- **Supplied material**
────────────────────────────────────────
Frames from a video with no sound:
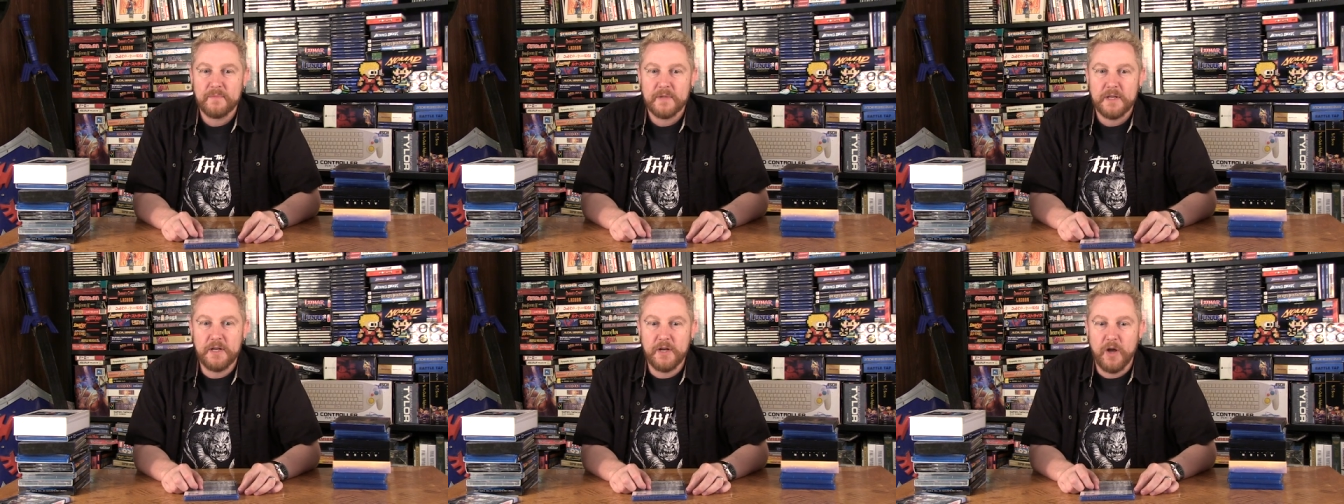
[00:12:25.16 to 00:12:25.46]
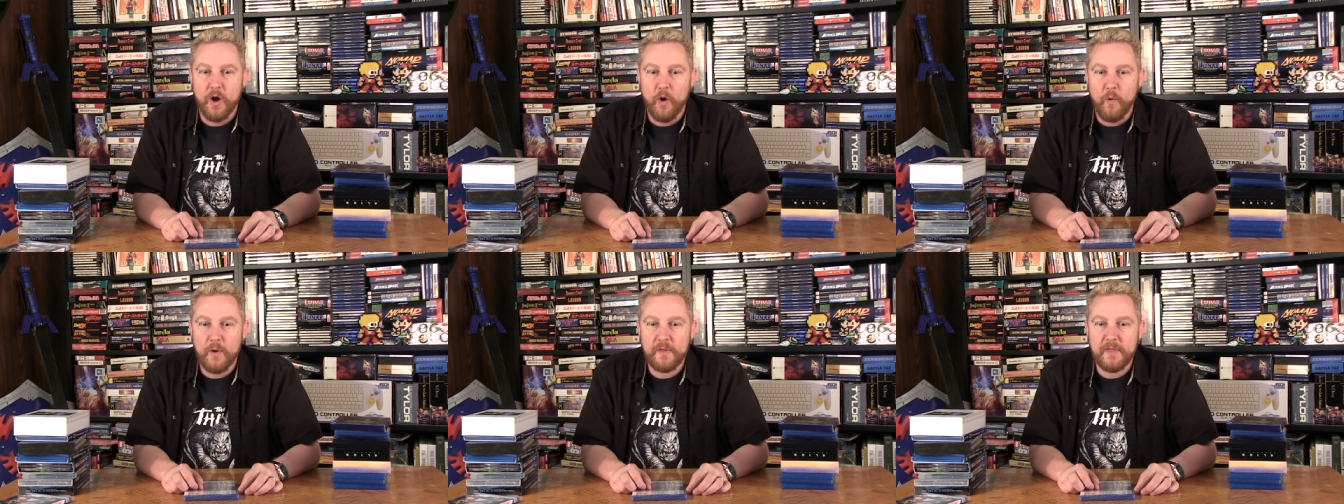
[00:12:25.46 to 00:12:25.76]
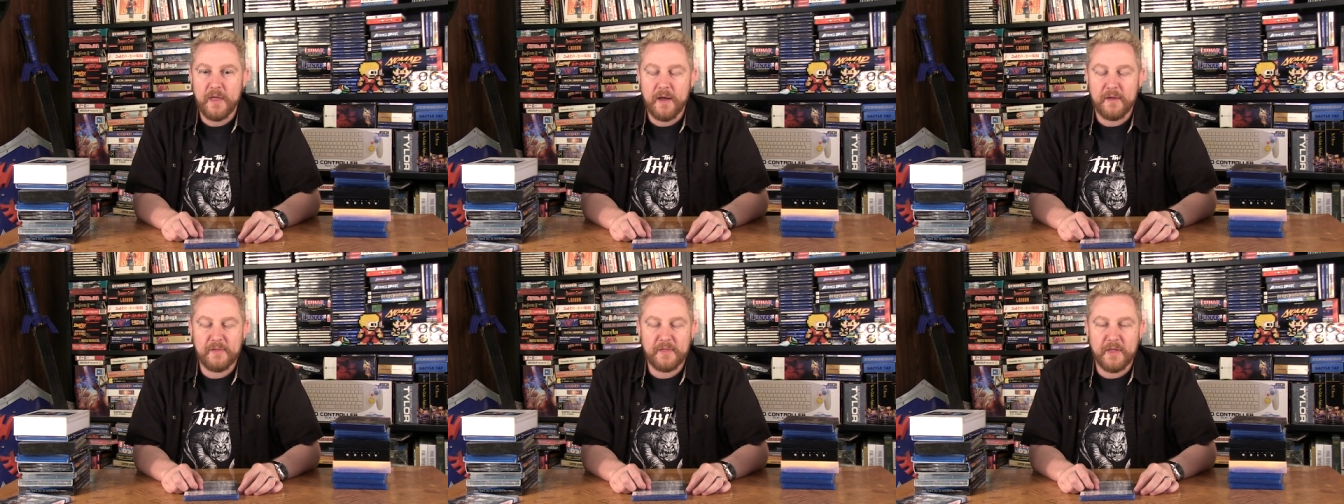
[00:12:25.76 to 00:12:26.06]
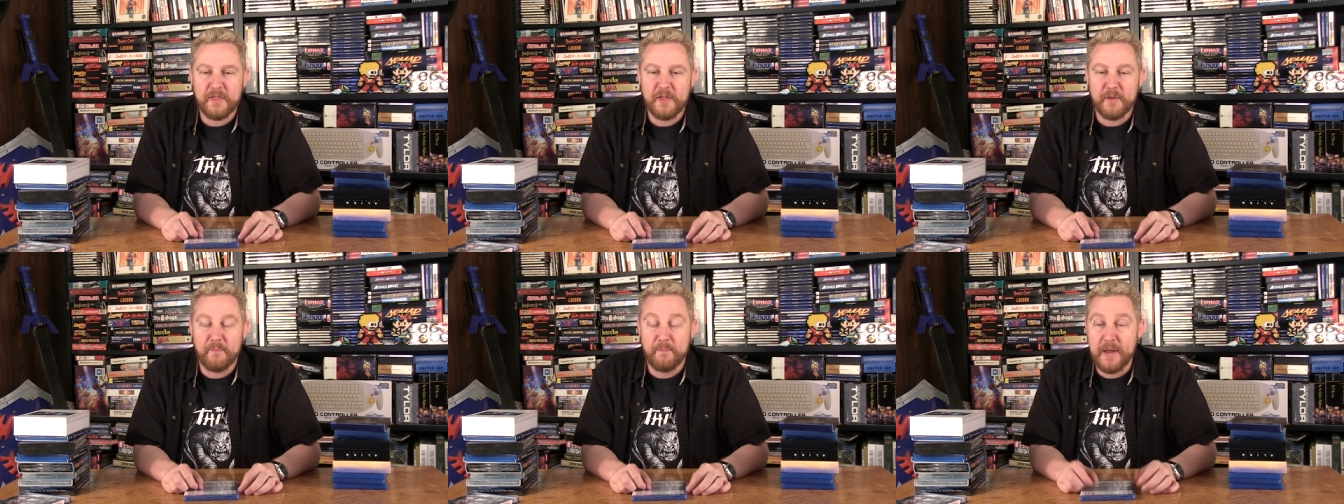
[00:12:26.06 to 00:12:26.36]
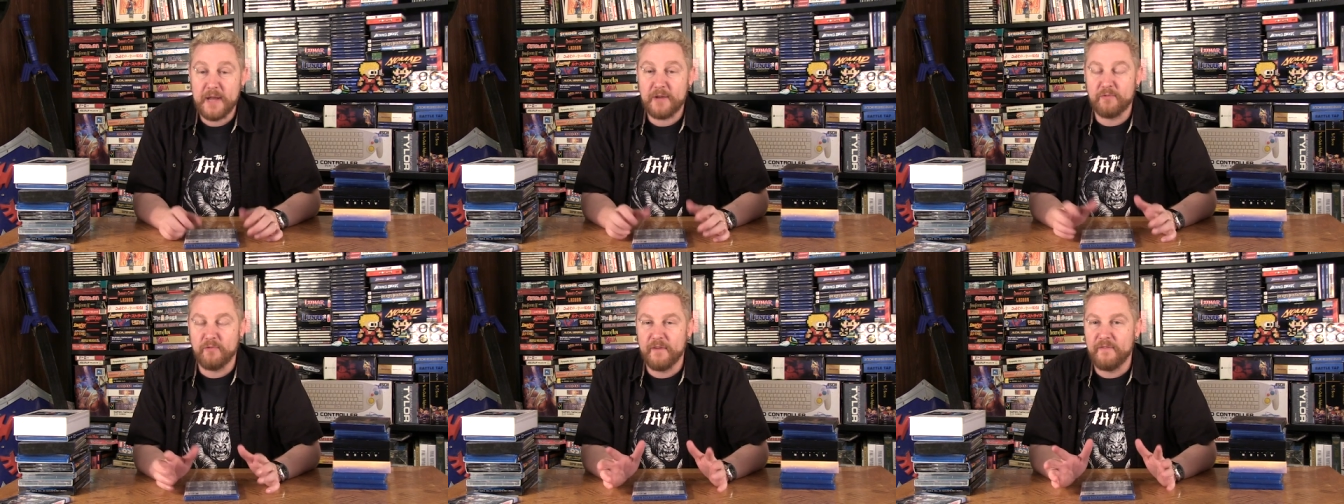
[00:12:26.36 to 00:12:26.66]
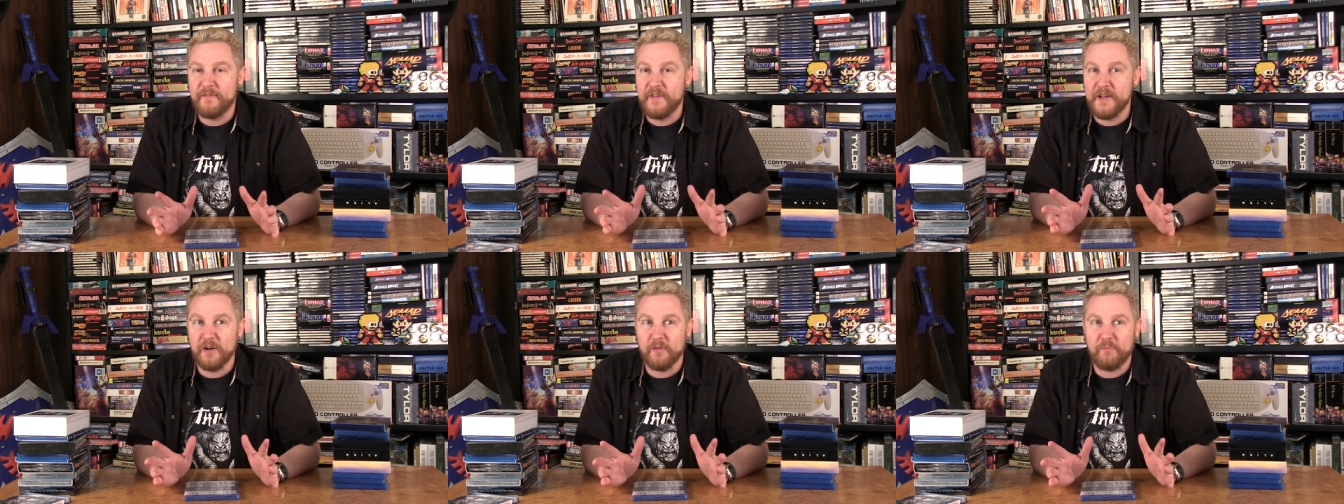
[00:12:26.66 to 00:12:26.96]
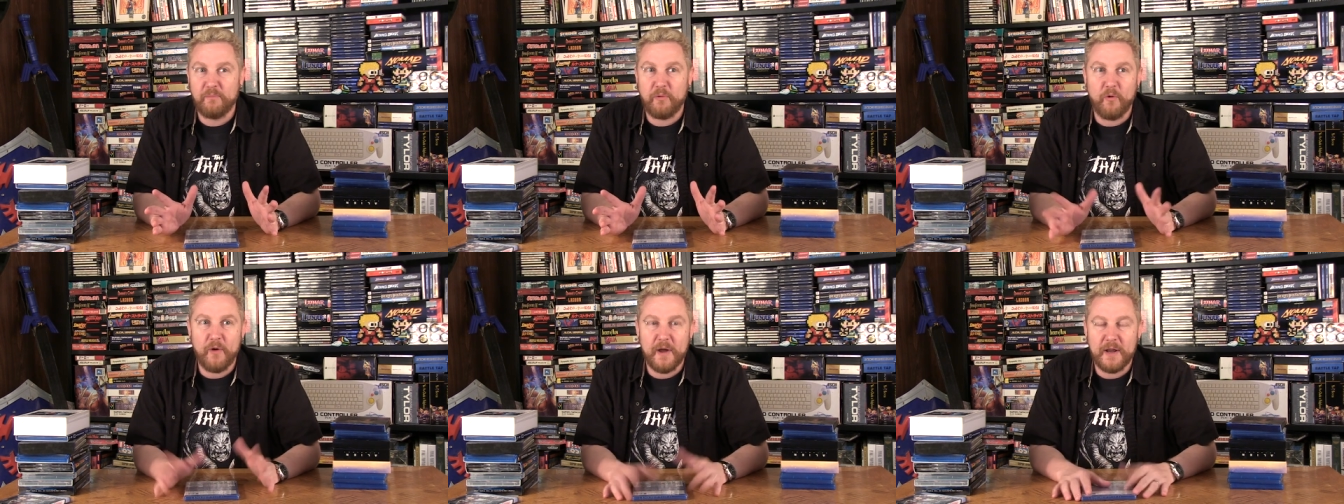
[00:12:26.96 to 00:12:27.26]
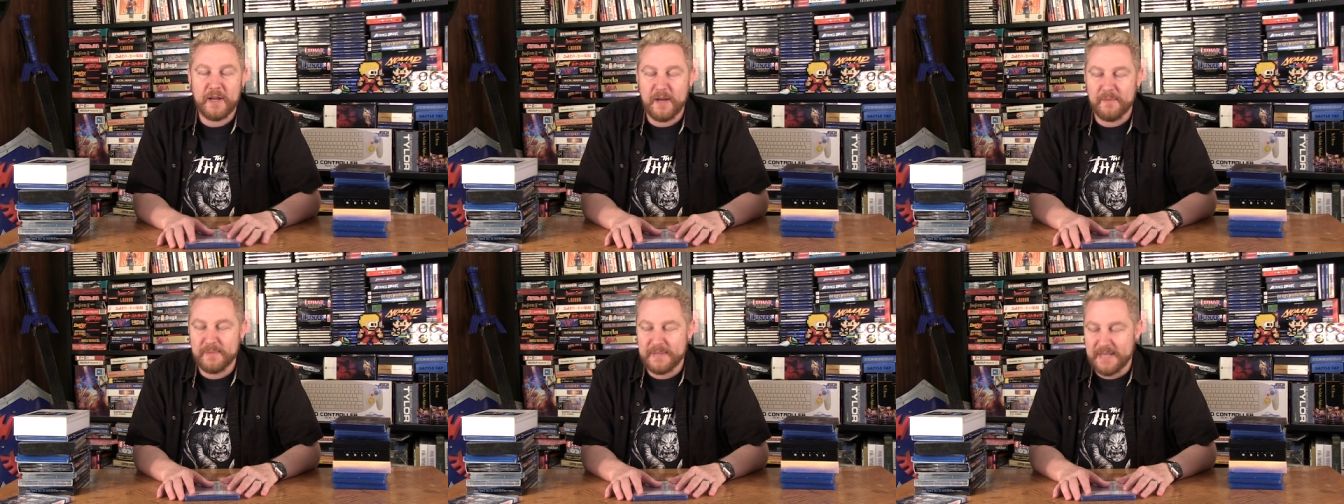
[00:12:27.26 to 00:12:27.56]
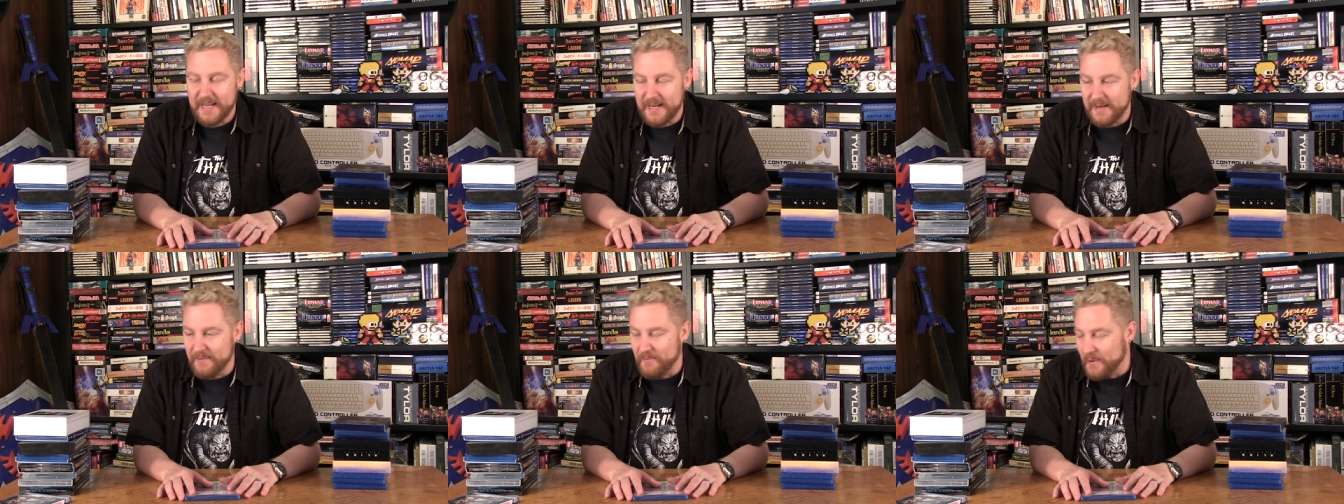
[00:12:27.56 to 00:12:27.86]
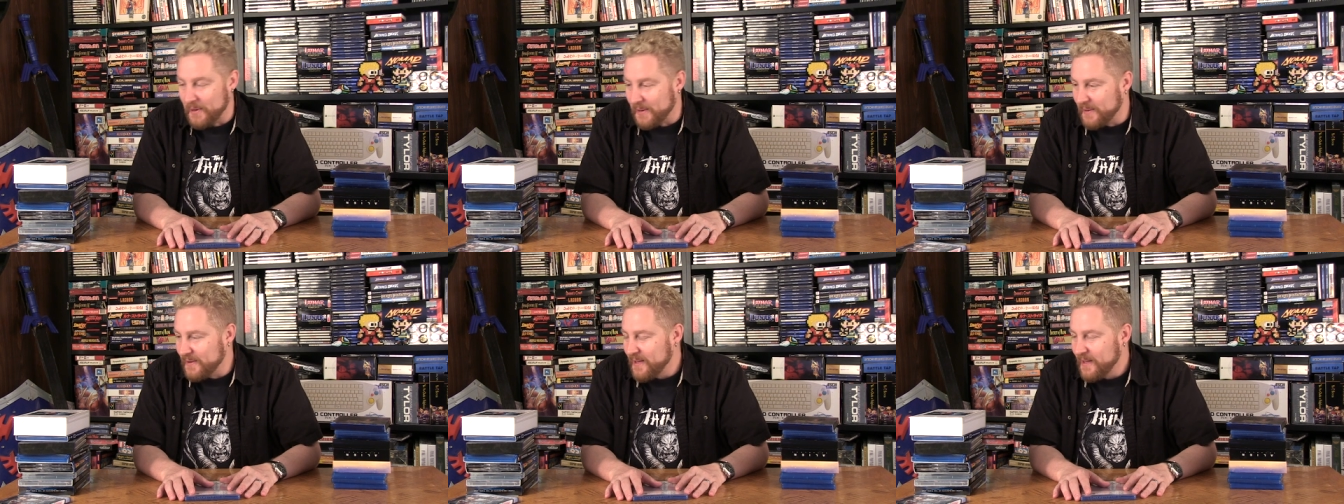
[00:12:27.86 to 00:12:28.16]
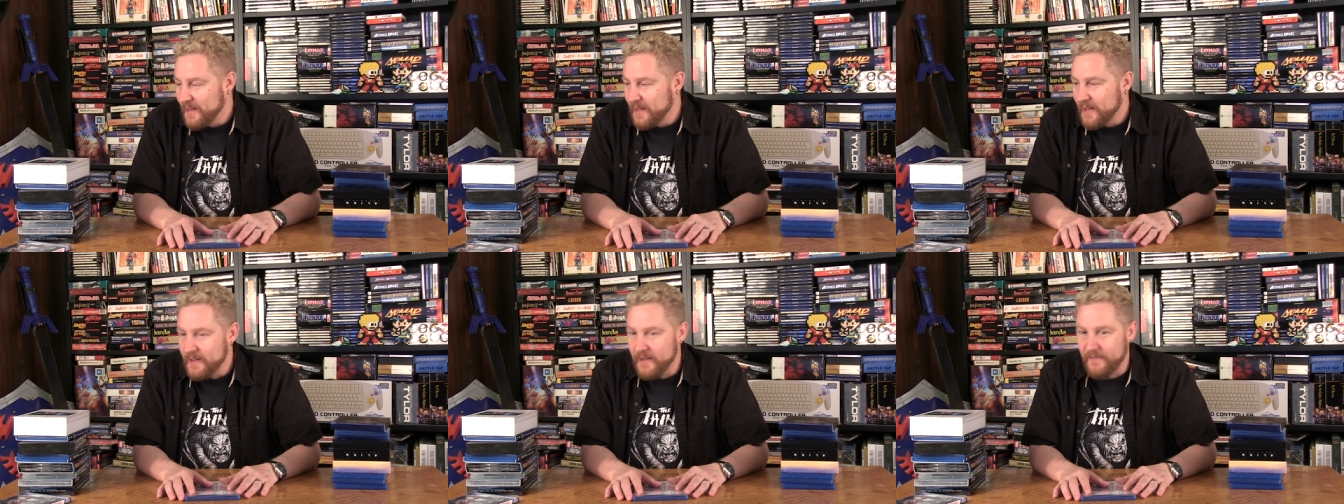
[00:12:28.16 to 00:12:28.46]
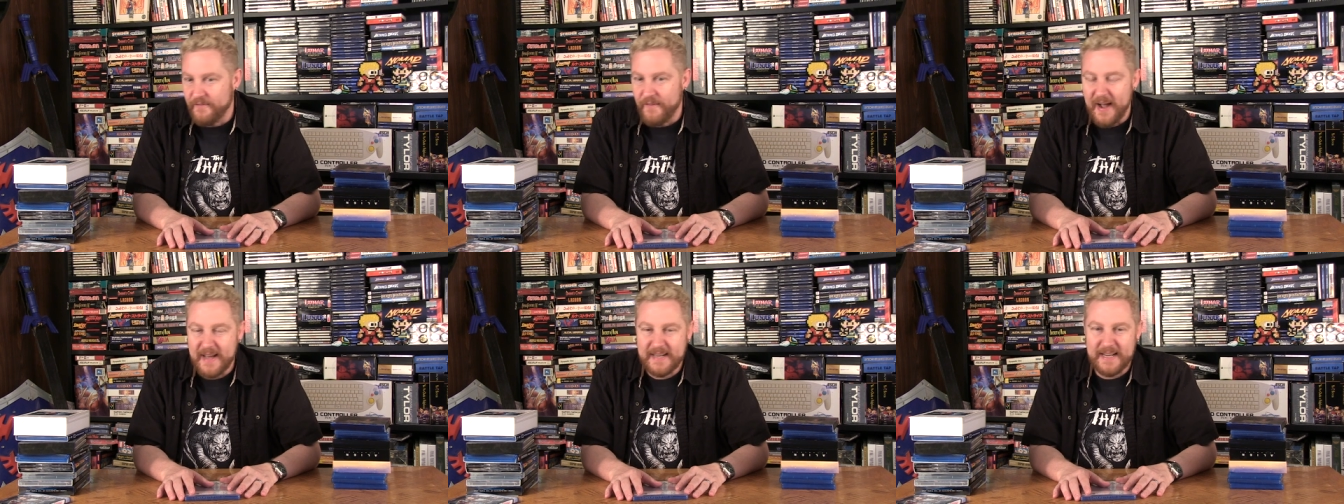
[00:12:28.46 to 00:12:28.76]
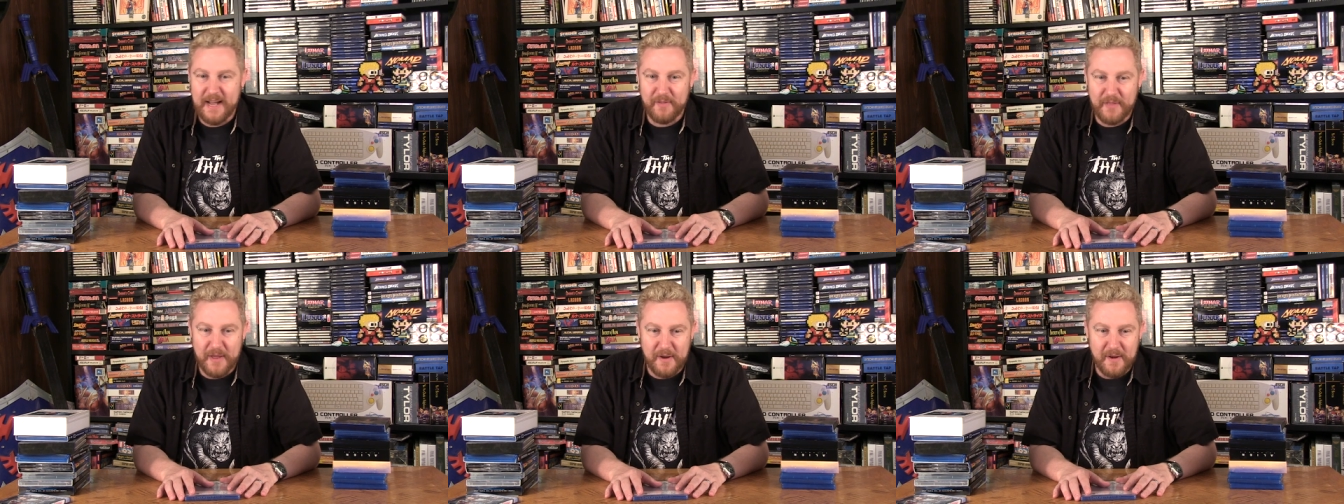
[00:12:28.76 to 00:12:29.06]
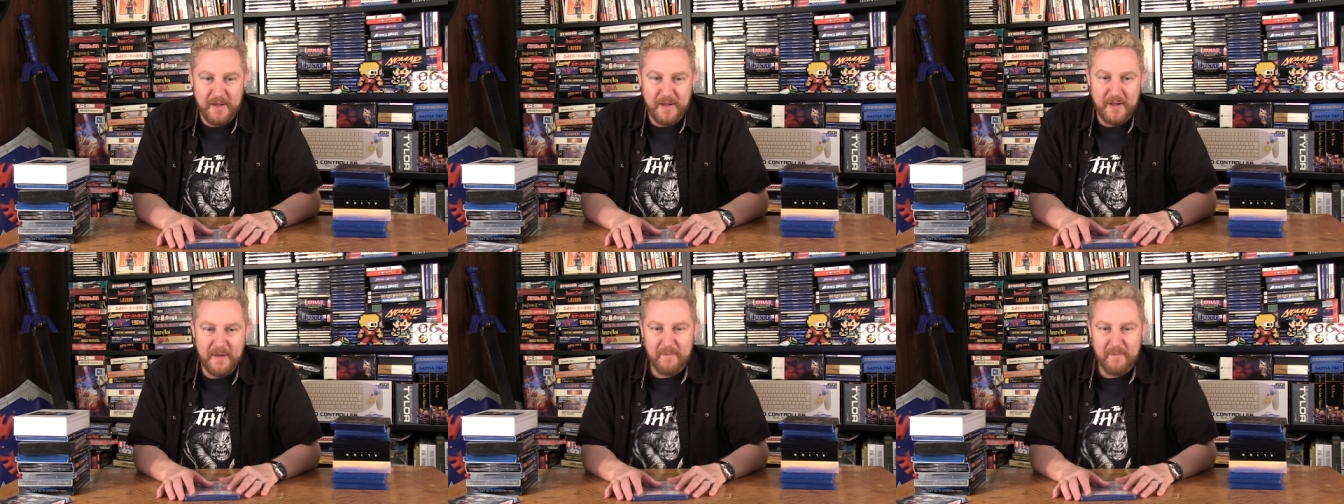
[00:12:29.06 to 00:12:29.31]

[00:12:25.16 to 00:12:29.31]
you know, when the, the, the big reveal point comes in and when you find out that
────────────────────────────────────────
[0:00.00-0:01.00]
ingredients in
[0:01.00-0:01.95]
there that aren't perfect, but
────────────────────────────────────────
Excerpt from the records above: set down only the lines from the one that contains "Frames from a" through the one that contains "[00:12:27.26 to 00:12:27.56]", inclusive, word for word. Pictures stay out.

- **Completed exercise**
Frames from a video with no sound:
[00:12:25.16 to 00:12:25.46]
[00:12:25.46 to 00:12:25.76]
[00:12:25.76 to 00:12:26.06]
[00:12:26.06 to 00:12:26.36]
[00:12:26.36 to 00:12:26.66]
[00:12:26.66 to 00:12:26.96]
[00:12:26.96 to 00:12:27.26]
[00:12:27.26 to 00:12:27.56]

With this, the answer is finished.